• **Extracted records**:
☆ ☆ ☆ ☆ ☆

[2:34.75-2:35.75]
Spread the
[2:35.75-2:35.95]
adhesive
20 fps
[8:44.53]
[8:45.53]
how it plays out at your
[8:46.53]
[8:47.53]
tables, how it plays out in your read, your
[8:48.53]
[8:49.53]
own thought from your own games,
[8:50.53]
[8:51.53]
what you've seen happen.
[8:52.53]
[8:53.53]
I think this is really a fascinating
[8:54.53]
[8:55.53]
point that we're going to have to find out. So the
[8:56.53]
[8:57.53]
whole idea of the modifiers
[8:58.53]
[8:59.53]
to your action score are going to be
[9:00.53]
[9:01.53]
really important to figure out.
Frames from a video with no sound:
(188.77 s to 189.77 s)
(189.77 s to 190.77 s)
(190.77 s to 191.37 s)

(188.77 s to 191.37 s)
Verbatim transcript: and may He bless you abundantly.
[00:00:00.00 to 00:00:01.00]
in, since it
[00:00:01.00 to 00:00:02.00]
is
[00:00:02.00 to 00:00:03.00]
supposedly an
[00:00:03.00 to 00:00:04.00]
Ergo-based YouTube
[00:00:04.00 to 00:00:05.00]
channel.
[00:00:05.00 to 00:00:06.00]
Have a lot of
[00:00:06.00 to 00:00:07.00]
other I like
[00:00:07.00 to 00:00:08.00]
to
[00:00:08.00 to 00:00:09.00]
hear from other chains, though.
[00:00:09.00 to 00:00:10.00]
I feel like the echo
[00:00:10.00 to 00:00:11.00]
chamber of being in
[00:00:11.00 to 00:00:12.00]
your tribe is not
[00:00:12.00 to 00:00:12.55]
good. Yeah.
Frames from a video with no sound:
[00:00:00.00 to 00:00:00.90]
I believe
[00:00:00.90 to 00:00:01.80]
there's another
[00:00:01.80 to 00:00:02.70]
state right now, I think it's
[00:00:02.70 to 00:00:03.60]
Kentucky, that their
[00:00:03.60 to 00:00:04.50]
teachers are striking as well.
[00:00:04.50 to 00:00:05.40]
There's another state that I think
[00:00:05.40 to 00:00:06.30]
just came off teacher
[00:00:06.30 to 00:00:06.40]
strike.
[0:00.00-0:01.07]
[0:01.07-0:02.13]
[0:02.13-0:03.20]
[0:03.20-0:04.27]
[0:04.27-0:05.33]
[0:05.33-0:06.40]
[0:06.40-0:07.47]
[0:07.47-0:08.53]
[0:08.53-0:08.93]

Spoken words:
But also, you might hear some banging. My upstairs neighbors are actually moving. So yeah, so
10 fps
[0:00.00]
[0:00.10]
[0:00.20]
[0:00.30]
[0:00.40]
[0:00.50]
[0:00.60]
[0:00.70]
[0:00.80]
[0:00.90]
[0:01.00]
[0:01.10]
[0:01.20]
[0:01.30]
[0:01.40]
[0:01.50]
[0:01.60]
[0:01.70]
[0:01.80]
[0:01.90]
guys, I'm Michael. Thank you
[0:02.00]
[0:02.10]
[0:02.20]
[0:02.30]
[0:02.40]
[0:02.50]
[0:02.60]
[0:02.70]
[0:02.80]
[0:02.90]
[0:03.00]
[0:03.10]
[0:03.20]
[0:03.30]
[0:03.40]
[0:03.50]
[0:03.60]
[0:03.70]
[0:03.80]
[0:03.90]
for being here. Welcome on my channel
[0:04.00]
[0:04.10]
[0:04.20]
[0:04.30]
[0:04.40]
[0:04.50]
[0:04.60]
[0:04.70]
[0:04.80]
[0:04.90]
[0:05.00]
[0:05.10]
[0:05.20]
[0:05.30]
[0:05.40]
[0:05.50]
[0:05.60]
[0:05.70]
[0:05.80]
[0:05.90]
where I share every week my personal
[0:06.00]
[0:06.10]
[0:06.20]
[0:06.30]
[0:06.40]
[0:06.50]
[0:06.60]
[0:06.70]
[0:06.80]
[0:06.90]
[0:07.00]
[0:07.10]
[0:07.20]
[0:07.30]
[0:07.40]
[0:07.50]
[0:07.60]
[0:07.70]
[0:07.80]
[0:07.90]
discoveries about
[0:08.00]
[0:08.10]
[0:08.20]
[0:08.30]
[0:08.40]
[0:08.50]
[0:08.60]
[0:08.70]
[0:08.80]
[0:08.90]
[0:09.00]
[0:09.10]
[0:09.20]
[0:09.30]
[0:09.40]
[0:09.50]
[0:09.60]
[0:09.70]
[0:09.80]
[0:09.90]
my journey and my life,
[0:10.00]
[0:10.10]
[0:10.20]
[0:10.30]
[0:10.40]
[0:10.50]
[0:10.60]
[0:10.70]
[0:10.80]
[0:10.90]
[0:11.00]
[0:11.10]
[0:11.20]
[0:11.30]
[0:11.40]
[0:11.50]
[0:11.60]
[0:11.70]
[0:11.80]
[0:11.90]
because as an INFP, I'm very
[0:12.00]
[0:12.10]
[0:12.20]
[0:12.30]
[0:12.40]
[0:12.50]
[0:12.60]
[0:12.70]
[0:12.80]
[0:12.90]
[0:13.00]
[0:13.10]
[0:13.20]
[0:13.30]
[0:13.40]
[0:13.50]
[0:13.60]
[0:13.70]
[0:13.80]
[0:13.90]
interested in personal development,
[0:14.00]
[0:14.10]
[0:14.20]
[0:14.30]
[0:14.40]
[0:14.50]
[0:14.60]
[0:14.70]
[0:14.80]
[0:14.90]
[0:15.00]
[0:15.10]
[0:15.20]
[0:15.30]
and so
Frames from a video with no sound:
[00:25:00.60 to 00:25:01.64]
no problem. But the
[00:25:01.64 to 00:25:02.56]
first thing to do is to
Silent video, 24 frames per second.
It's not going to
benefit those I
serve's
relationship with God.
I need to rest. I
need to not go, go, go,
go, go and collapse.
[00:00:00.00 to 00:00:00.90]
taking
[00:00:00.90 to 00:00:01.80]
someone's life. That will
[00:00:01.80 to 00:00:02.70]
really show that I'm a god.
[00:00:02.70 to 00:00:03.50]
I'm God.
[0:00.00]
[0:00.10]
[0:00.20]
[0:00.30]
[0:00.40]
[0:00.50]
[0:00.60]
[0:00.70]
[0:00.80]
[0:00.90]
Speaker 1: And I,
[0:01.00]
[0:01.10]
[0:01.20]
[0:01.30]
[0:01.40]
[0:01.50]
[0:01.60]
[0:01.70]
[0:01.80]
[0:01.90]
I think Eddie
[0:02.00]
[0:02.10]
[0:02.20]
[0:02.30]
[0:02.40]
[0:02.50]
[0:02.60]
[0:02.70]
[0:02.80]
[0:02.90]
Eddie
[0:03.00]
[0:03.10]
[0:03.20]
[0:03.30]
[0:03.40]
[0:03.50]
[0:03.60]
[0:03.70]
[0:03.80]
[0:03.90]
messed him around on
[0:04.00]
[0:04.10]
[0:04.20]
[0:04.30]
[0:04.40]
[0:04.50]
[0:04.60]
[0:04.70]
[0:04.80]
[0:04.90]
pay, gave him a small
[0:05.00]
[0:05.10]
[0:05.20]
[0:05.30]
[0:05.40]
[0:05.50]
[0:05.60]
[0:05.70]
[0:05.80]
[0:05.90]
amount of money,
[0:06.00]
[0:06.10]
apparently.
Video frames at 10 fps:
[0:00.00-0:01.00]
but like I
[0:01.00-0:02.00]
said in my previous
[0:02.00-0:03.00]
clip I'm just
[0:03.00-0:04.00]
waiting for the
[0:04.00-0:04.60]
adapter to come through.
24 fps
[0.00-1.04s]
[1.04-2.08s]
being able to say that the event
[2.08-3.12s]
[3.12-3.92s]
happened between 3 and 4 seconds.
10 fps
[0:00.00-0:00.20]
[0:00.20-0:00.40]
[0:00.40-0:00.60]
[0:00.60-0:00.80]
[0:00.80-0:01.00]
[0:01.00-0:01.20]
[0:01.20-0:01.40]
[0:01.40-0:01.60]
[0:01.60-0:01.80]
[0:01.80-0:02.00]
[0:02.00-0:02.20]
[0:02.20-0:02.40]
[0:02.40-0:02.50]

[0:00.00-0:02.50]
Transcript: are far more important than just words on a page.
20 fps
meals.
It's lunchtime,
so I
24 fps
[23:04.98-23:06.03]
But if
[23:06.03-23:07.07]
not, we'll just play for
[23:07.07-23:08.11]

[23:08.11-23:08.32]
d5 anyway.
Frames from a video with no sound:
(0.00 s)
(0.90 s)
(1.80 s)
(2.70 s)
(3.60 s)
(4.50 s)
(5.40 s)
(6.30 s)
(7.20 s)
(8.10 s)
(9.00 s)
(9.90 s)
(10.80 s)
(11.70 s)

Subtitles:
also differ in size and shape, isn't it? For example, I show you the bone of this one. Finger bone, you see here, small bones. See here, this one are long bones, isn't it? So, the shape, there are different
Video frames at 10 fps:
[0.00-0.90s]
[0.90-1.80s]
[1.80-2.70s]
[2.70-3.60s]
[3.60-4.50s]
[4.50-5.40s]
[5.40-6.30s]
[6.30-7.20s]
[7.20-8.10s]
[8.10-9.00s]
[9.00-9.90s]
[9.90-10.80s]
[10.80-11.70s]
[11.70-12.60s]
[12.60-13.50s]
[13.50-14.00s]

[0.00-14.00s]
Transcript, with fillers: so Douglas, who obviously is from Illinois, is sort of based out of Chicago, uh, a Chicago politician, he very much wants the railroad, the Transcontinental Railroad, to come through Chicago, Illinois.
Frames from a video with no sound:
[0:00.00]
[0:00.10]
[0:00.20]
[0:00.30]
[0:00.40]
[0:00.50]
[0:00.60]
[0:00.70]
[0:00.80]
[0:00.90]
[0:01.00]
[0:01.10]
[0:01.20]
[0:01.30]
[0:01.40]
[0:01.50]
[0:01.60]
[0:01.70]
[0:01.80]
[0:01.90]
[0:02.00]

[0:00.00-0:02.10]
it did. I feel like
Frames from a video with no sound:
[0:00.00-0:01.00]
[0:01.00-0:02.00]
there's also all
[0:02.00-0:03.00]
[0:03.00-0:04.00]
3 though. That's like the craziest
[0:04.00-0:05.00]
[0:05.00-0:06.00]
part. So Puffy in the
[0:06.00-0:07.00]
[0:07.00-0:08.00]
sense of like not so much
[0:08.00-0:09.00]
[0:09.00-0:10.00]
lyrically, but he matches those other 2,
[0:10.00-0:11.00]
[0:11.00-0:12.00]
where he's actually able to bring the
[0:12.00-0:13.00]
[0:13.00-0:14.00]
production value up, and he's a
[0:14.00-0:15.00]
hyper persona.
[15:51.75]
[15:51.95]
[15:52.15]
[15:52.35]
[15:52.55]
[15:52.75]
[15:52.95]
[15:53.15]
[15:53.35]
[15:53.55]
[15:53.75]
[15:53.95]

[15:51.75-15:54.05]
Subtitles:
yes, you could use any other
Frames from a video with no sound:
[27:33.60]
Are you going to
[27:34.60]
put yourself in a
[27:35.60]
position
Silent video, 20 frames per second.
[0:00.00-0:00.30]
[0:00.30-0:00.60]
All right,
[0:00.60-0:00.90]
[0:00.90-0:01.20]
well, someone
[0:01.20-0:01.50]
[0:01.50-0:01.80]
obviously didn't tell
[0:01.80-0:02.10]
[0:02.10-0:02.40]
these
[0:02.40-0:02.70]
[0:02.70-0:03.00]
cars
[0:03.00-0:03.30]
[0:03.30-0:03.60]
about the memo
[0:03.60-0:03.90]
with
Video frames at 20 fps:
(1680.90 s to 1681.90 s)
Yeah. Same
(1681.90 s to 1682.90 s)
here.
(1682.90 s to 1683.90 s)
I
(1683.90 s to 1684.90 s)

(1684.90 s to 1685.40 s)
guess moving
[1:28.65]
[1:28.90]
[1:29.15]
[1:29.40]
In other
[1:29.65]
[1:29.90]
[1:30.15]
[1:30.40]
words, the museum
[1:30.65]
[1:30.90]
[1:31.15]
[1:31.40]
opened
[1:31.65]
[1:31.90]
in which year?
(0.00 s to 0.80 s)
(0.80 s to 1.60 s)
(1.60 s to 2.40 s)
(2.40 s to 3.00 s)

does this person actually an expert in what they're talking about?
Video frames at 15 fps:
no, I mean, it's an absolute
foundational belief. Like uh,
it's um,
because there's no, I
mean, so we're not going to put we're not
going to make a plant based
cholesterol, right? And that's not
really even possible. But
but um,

☆ ☆ ☆ ☆ ☆

• **Exercise details**: Output exactly the lines of the data that run from the one containing "[0:00.60-0:00.90]" to the very last line, and no others.

• **Worked solution**:
[0:00.60-0:00.90]
[0:00.90-0:01.20]
well, someone
[0:01.20-0:01.50]
[0:01.50-0:01.80]
obviously didn't tell
[0:01.80-0:02.10]
[0:02.10-0:02.40]
these
[0:02.40-0:02.70]
[0:02.70-0:03.00]
cars
[0:03.00-0:03.30]
[0:03.30-0:03.60]
about the memo
[0:03.60-0:03.90]
with
Video frames at 20 fps:
(1680.90 s to 1681.90 s)
Yeah. Same
(1681.90 s to 1682.90 s)
here.
(1682.90 s to 1683.90 s)
I
(1683.90 s to 1684.90 s)

(1684.90 s to 1685.40 s)
guess moving
[1:28.65]
[1:28.90]
[1:29.15]
[1:29.40]
In other
[1:29.65]
[1:29.90]
[1:30.15]
[1:30.40]
words, the museum
[1:30.65]
[1:30.90]
[1:31.15]
[1:31.40]
opened
[1:31.65]
[1:31.90]
in which year?
(0.00 s to 0.80 s)
(0.80 s to 1.60 s)
(1.60 s to 2.40 s)
(2.40 s to 3.00 s)

does this person actually an expert in what they're talking about?
Video frames at 15 fps:
no, I mean, it's an absolute
foundational belief. Like uh,
it's um,
because there's no, I
mean, so we're not going to put we're not
going to make a plant based
cholesterol, right? And that's not
really even possible. But
but um,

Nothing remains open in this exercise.